Oberlenkenreuth. Die Umgestaltung begann bereits im Frühjahr 2015. Der Forstbetrieb Pegnitz pflanzte 50 Apfel-, Birnen-, Kirschen-, Pflaumen- und Reneclaudenbäumchen der unterschiedlichsten Sorten. Die Bäumchen sind inzwischen gut angewachsen und lassen schon vermuten, dass auf dem etwa 8000 Quadratmeter großen Areal nebenbei auch eine ansprechende und ökologisch wertvolle Fläche entsteht. Die Wiese gehörte früher zum Umgriff des Forstanwesens und blieb im Eigentum der Bayerischen Staatsforsten. Sie ist heute Bestandteil der Flächen des Forstreviers Schnabelwaid.

"Wie wichtig Streuobstwiesen in unserer Landschaft sind, lässt sich an der Artenvielfalt ermessen, die auf ihnen im Gegensatz zur intensiv genutzten Landschaft zu finden ist", versichert Revierleiter Michael Berngruber. Er ist zuversichtlich, dass sich die in der Regel extensiv genutzte Wiesenfläche relativ schnell zu einer Blumenwiese wandelt.

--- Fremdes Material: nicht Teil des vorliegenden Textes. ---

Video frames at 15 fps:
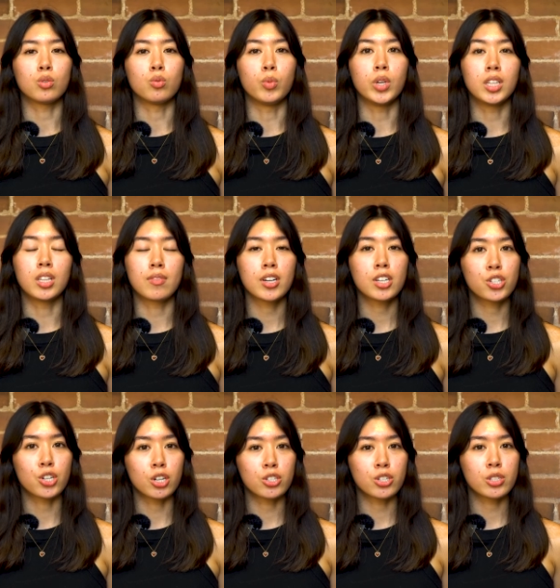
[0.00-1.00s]
We love our
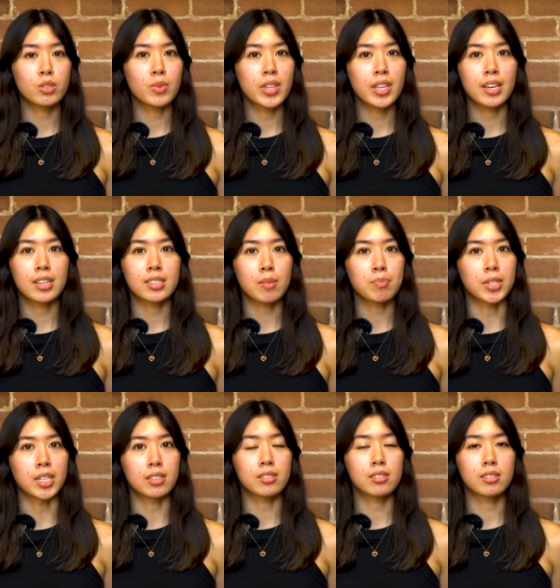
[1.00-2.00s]
churches when they accept
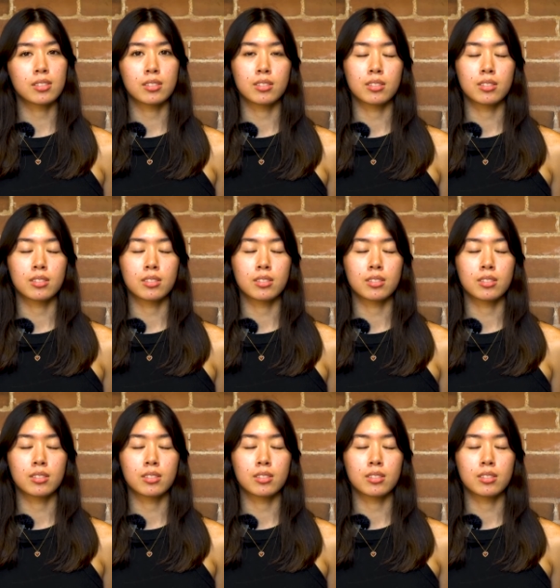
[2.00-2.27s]
us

Davon würden nicht nur Insekten, Amphibien, Reptilien und Vögel profitieren.

"Die Obstbäume stellen eine herrliche Bienenweide im Frühjahr dar, spenden übers Jahr hin Schatten und schaffen damit viele kleine Biotope auf der Fläche", zeigt sich der Forstmann überzeugt. Da der Mensch längst nicht alle Früchte der Bäume nutzt, blieben sie der Tierwelt im Herbst und im Winter als zusätzliche Nahrung erhalten.

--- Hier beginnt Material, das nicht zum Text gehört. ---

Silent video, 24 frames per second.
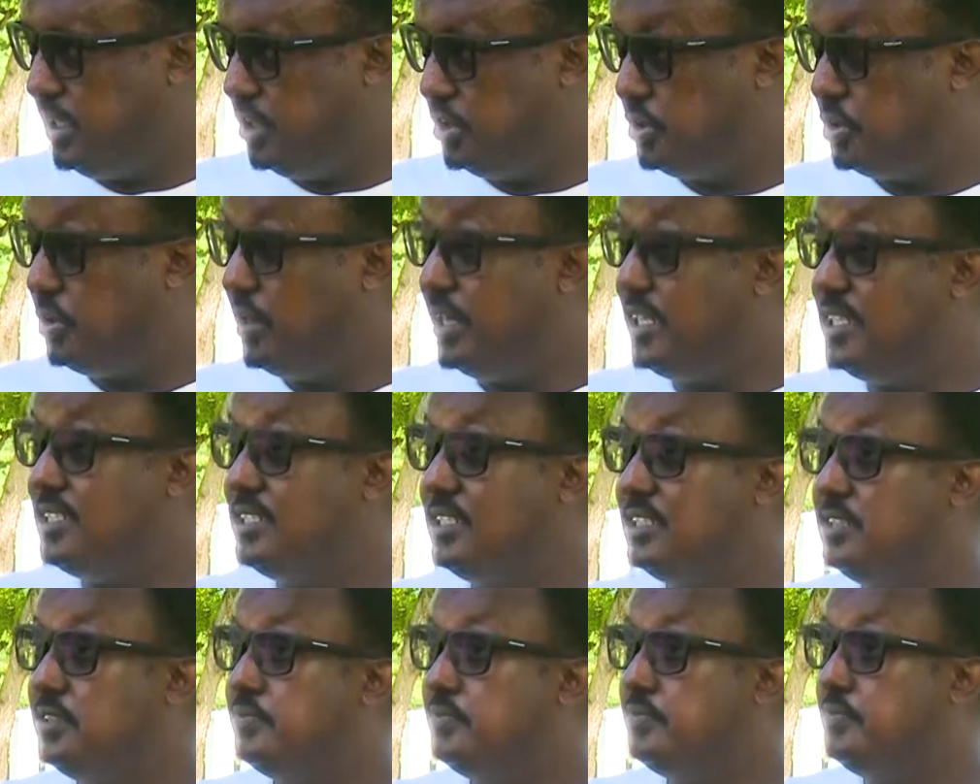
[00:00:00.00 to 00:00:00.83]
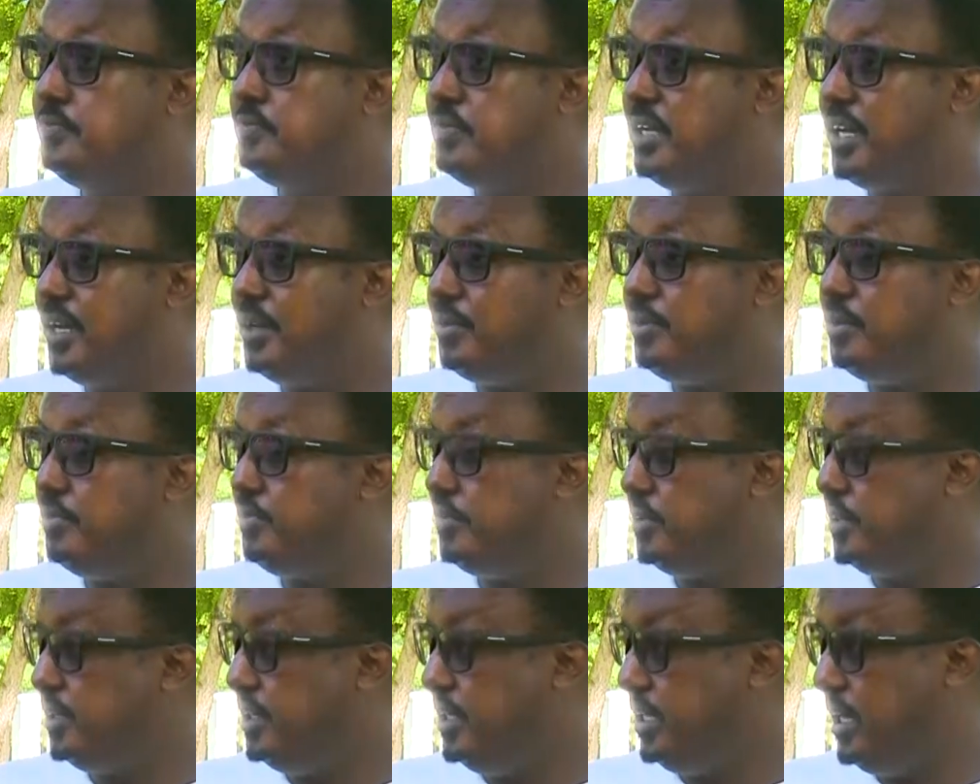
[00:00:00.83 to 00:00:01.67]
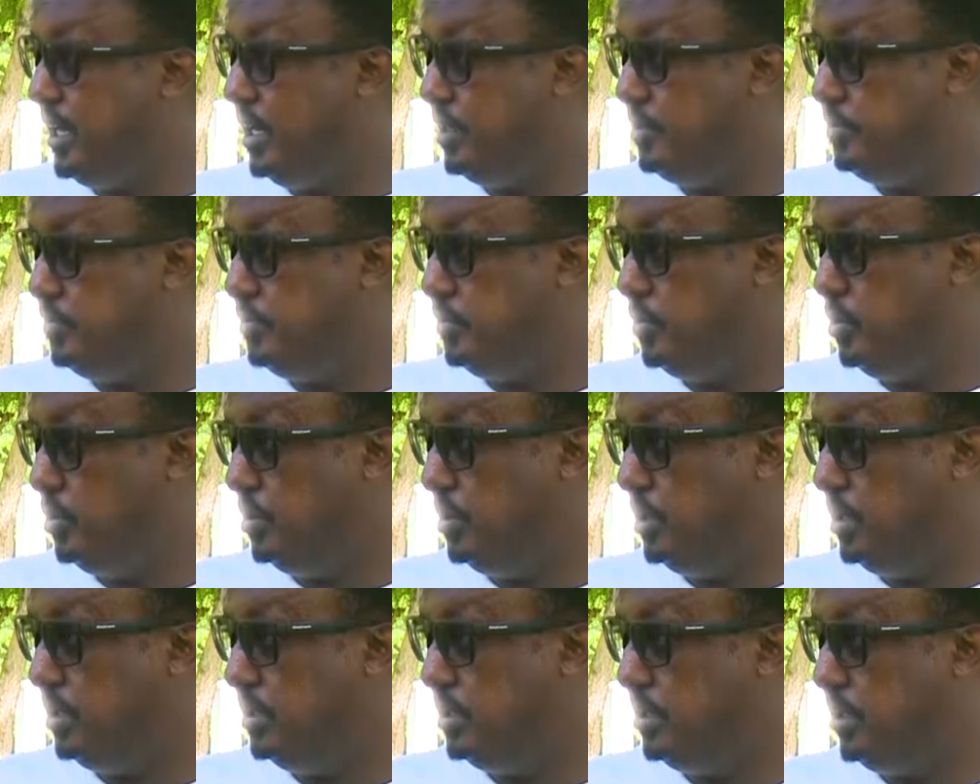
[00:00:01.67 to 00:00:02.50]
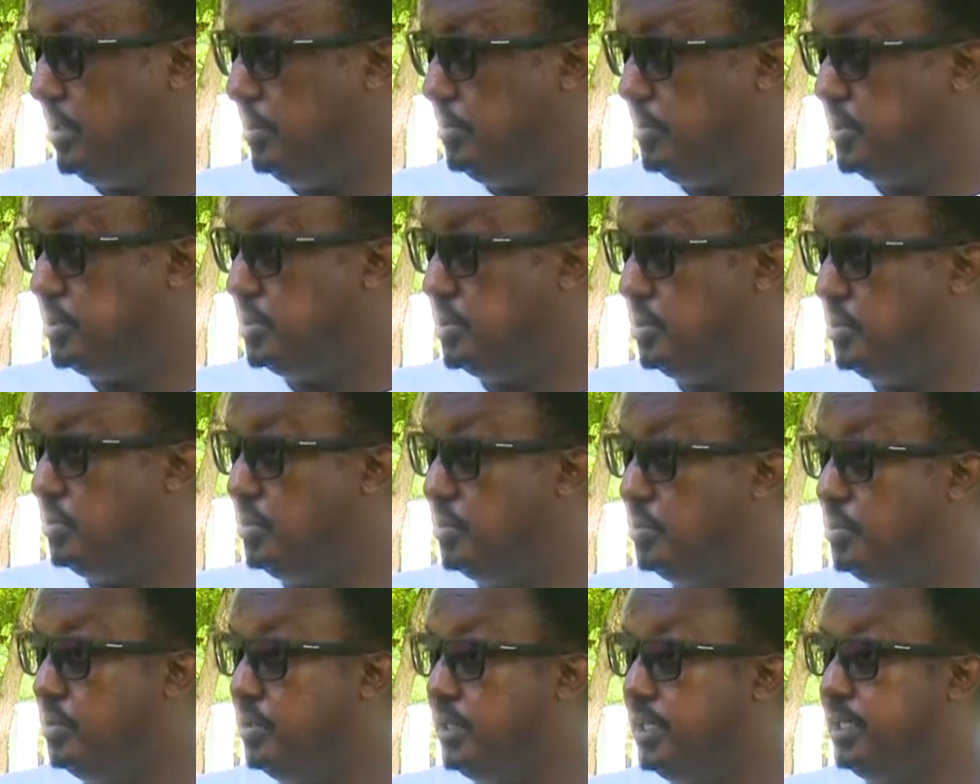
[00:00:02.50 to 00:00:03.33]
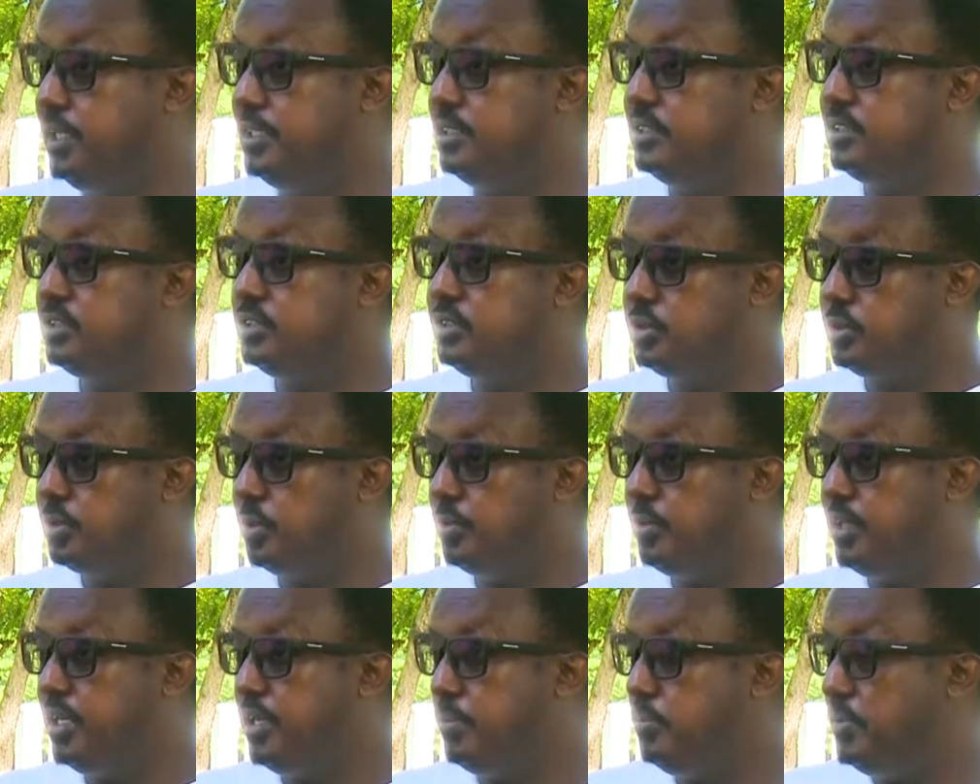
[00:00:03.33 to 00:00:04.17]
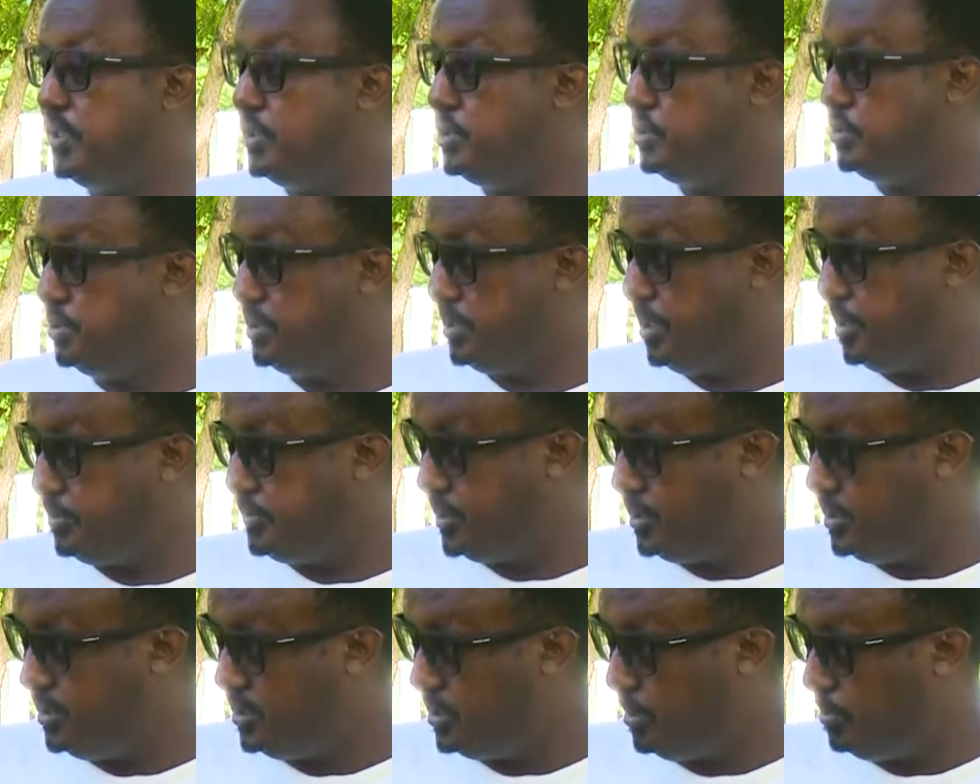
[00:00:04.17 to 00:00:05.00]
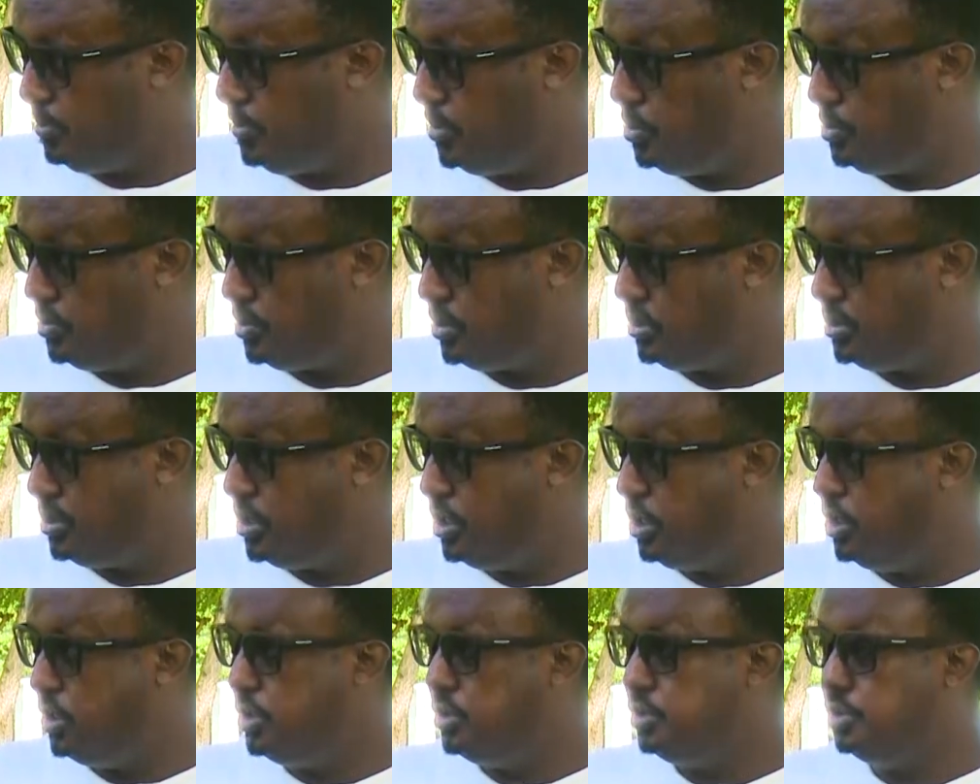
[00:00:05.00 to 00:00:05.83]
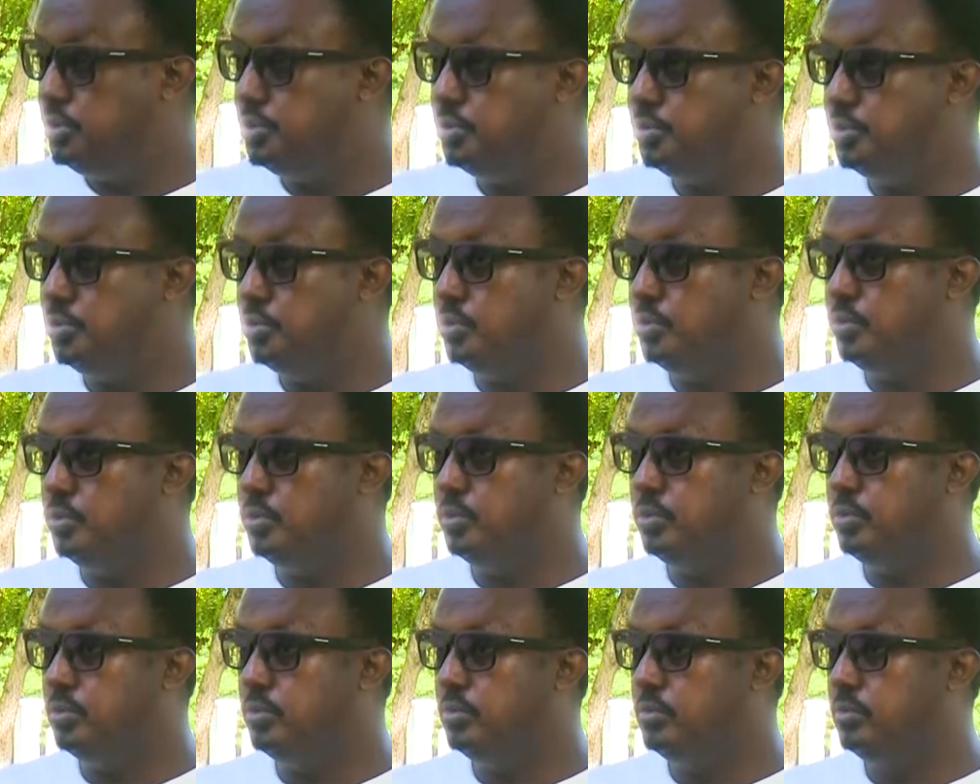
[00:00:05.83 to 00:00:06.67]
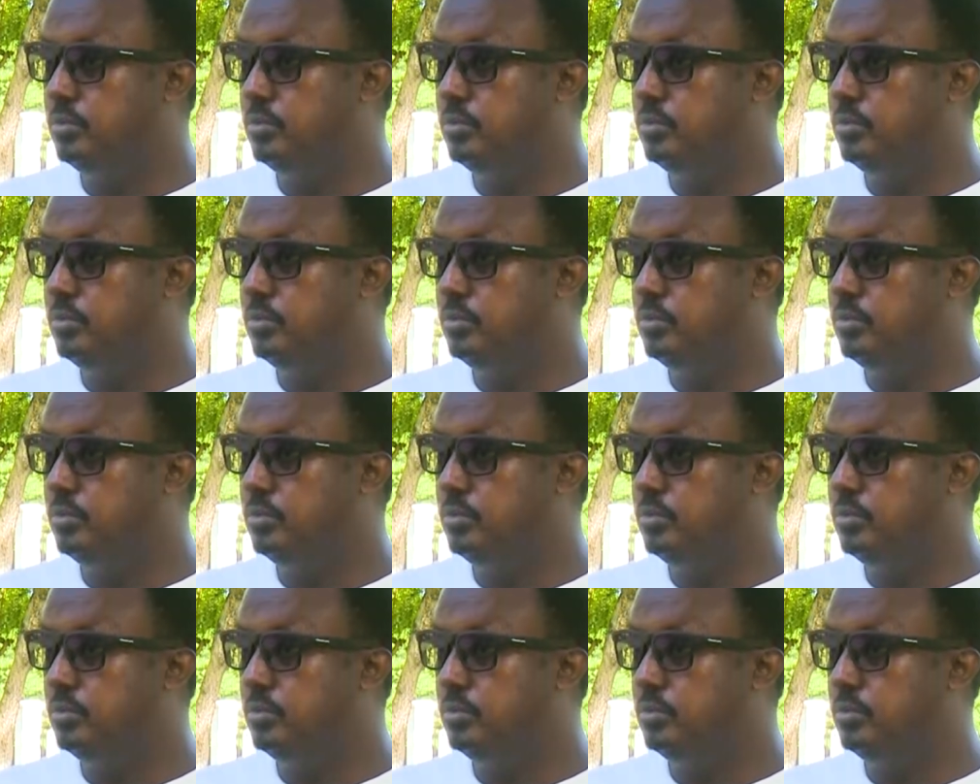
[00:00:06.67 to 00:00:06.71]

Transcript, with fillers: So it is very, very hard for a person who is so deep into substance abuse to,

Für Berngruber ist die Anlage der Streuobstwiese ein Rückbesinnen auf ehemalige Traditionen. In der einstigen Nutzungsform Streuobstwiese sieht er eine geschickte Erfindung der Landnutzung durch Menschen, kombiniere sie doch zwei Nutzungsarten: Zum einen die Obsterzeugung mittels im weiten Verbund gepflanzten Hochstammbäumen, zum anderen die Grünfuttererzeugung für das Vieh. Alternativ seien Streuobstwiesen auch beweidet worden. "So konnte man Flächen optimal nutzen und schuf nebenher landschaftsprägende Elemente." Zurzeit nutzt eine kleine Schafherde die Wiese als Weidefläche. Die Bäume erhielten beim Pflanzen ein mäusesicheres Gitter. Der Revierförster freut sich, dass mit Blick auf den Naturschutz in Oberlenkenreuth ein sehr wertvolles Biotop entstanden ist.